Portuguese anthropologist and LGBT activist (born 1960)

Miguel Vale de Almeida (born August 21, 1960) is a Portuguese anthropologist, LGBTQ activist, and professor at the Instituto Superior de Ciências do Trabalho e da Empresa (ISCTE) in Lisbon. He is the current editor-in-chief of the journal Etnográfica and member of CEAS-ISCTE and APA. He was Visiting Professor (Tinker Fellowship) Dept of Anthropology and Latin American Studies’ Center, University of Chicago in the spring of 2006. As an LGBT activist, he is known in Portugal for participating in LGBT rights events, including several appearances on LGBT debates in television.

== Research interests ==
- Gender, Sexuality, Body
- Race, Ethnicity, Ethnopolitics
- Post-colonial studies, Creoleness
- Portugal, Brazil, Afro-Diaspora

== Books ==
- A Chave do Armário. Homossexualidade, Casamento, Família (Lisboa. ICS, 2009).

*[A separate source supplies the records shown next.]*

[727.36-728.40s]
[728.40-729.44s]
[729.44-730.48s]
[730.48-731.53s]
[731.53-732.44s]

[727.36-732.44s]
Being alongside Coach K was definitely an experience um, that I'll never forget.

- Um Mar da Cor da Terra. Raça, Cultura e Política da Identidade, Oeiras: Celta. (2000)
  - English version: An Earth-Colored Sea. Race, Culture and the Politics of Identity in the Post-Colonial Portuguese-Speaking World, Oxford and New York: Berghahn Books. (2004)

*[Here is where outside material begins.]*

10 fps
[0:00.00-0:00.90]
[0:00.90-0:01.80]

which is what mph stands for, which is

- Senhores de Si: Uma Interpretação Antropológica da Masculinidade, Lisboa: Fim de Século, colecção “Antropológica”. (first edition: 1995).
  - English version: The Hegemonic Male: Masculinity in a Portuguese Town, Oxford and Providence: Berghahn Books. (2004)

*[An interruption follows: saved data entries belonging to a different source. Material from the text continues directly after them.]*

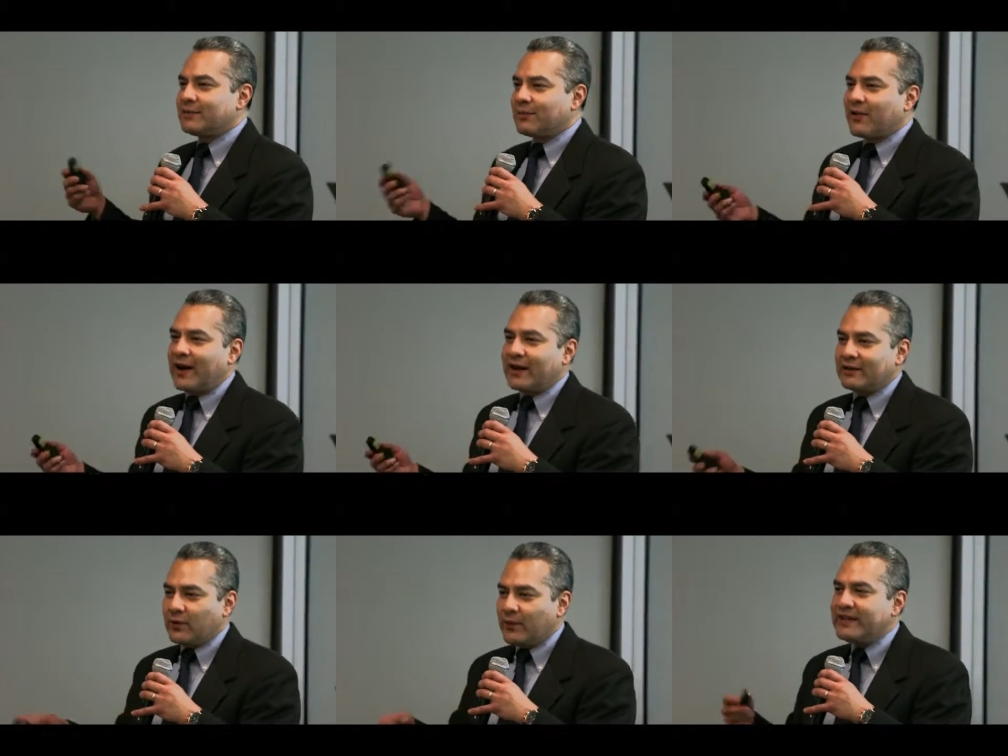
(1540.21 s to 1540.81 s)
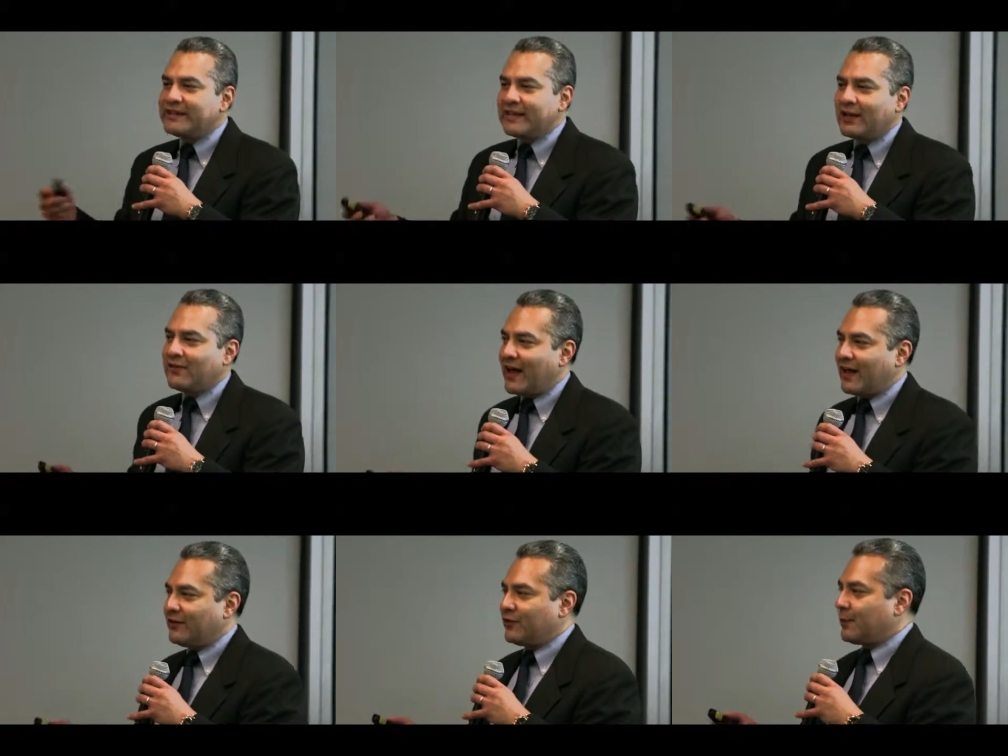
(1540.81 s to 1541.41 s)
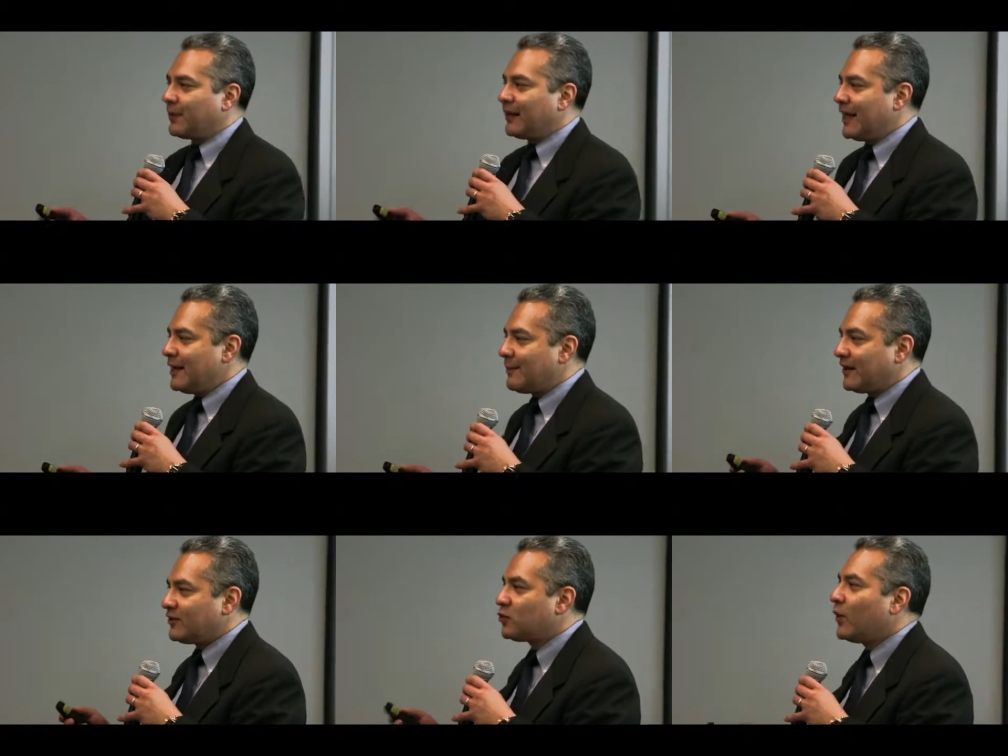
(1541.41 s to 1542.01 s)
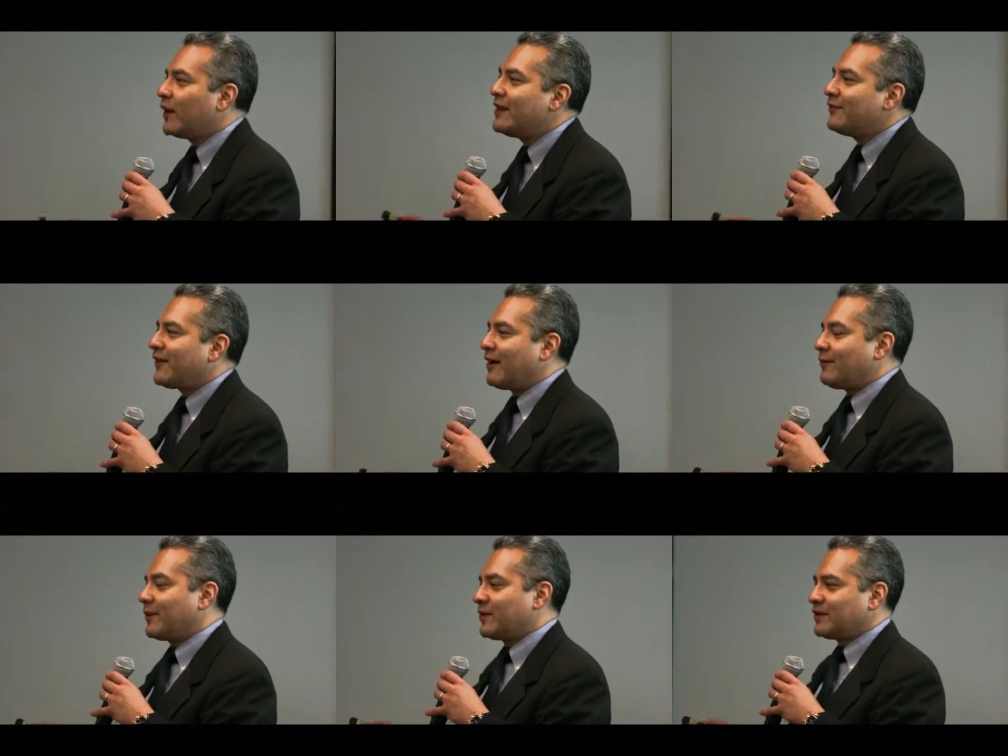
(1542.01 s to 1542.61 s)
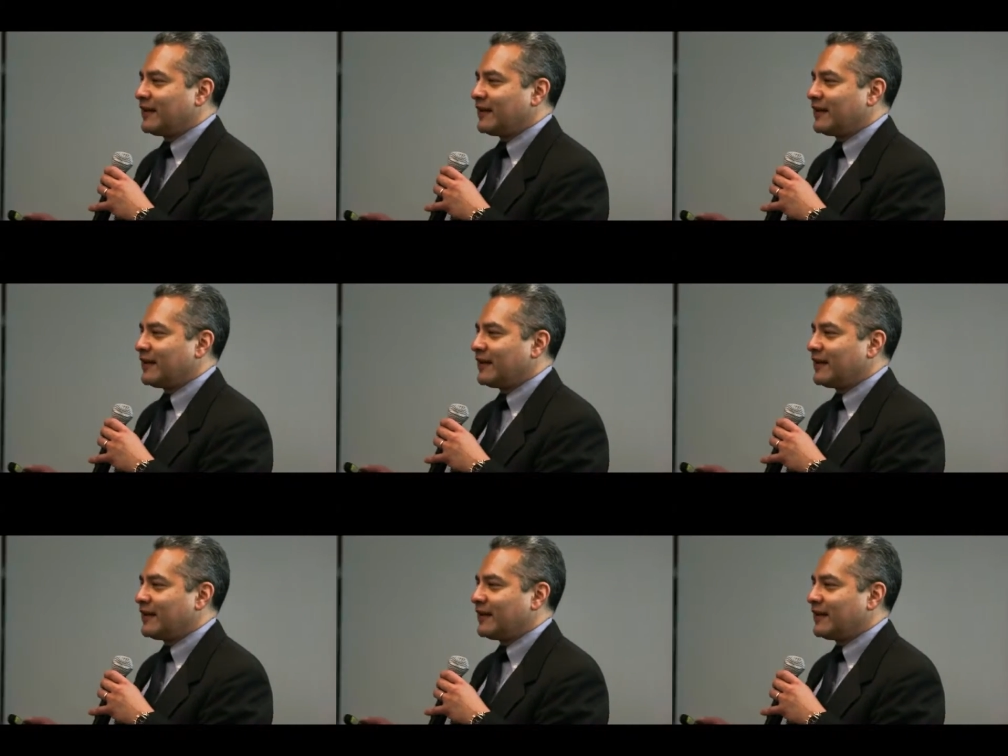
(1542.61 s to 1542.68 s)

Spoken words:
the resale value of a plane by 25%.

- Outros Destinos. Ensaios de Antropologia e Cidadania - Porto: Campo das Letras. (2004)
- Corpo Presente: Treze Reflexões Antropológicas sobre o Corpo (org.) - Oeiras: Celta. (1996)

== Degrees ==
- 2000, ISCTE / Tenure.
- 1994, PhD Social Anthropology, ISCTE.
- 1986, Master’s Degree in Anthropology, State University of New York, Binghamton, E.U.A.
- 1983, Licenciatura in Anthropology, FCSH - Universidade Nova de Lisboa.